*Exercise directions*: Omit all pictures, then print the entries exactly.

Collected data entries:
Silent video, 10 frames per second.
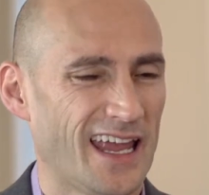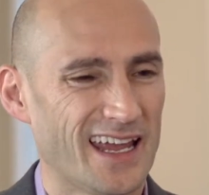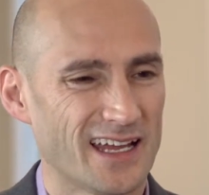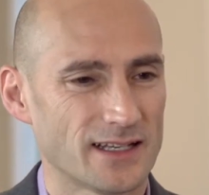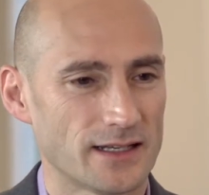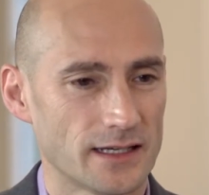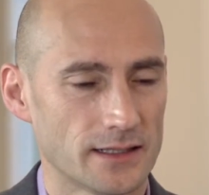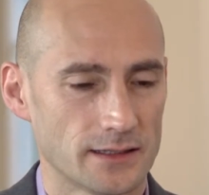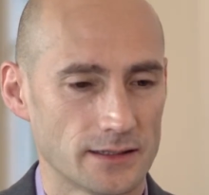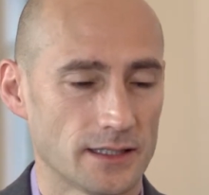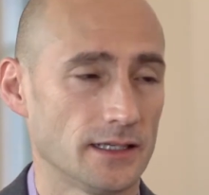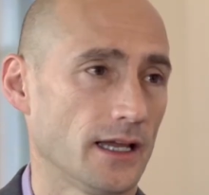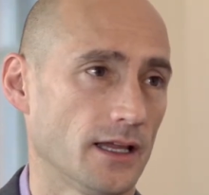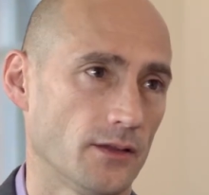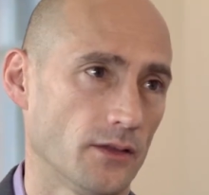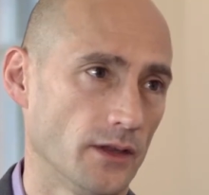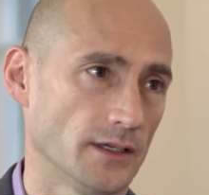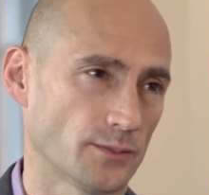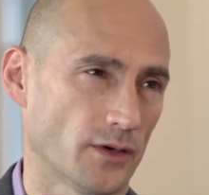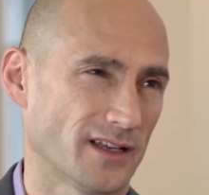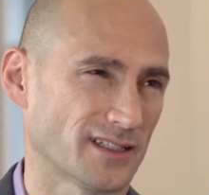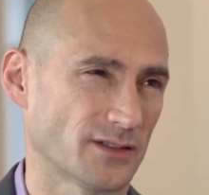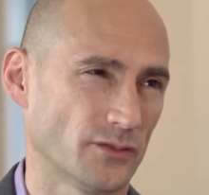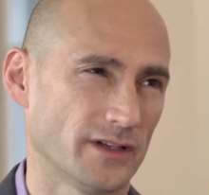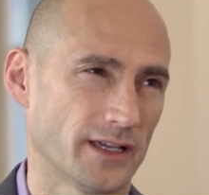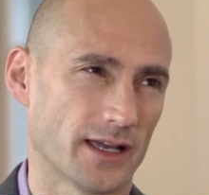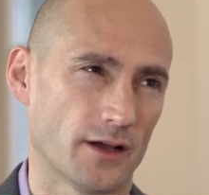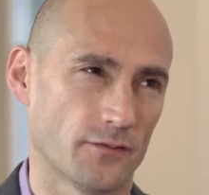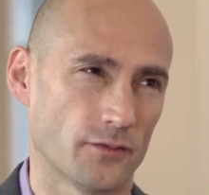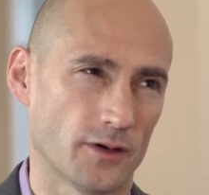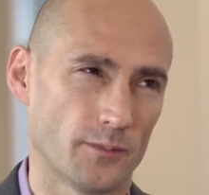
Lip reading: And today, these products really account for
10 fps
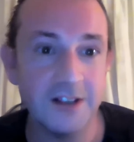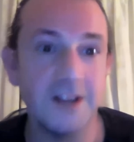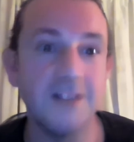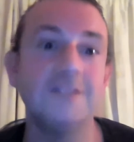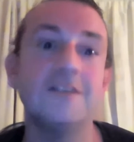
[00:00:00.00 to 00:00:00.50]

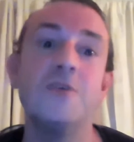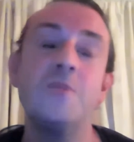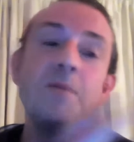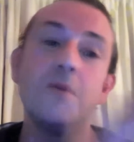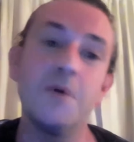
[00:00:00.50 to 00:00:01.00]
And I
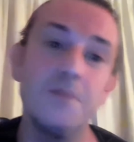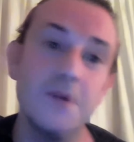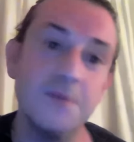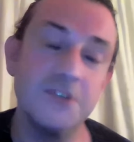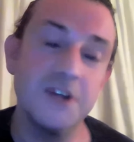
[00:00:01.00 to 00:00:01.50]
remember my
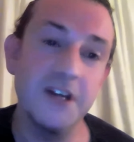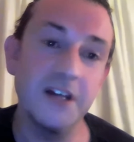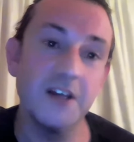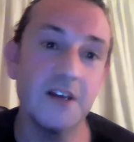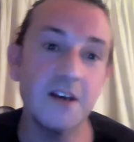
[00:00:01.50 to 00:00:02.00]
mum
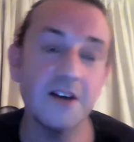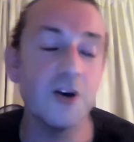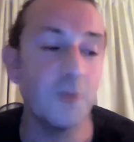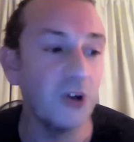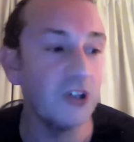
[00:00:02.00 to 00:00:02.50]
saying,
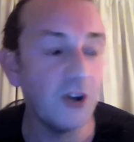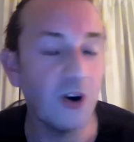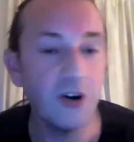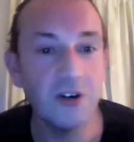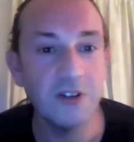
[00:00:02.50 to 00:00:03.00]
"Come on, you're
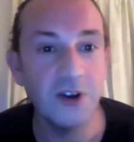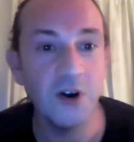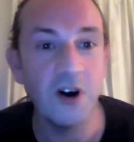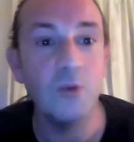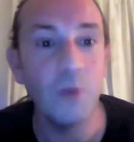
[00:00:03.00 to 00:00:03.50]
not you're
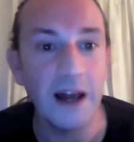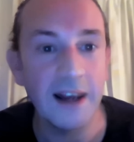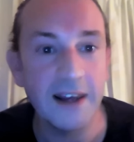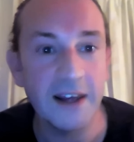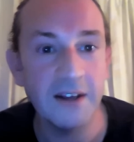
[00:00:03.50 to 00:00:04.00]
not unwell
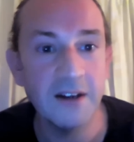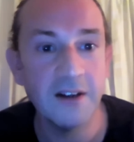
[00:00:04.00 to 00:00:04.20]
again."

*Answer to this exercise*:
Silent video, 10 frames per second.
Lip reading: And today, these products really account for
10 fps
[00:00:00.00 to 00:00:00.50]

[00:00:00.50 to 00:00:01.00]
And I
[00:00:01.00 to 00:00:01.50]
remember my
[00:00:01.50 to 00:00:02.00]
mum
[00:00:02.00 to 00:00:02.50]
saying,
[00:00:02.50 to 00:00:03.00]
"Come on, you're
[00:00:03.00 to 00:00:03.50]
not you're
[00:00:03.50 to 00:00:04.00]
not unwell
[00:00:04.00 to 00:00:04.20]
again."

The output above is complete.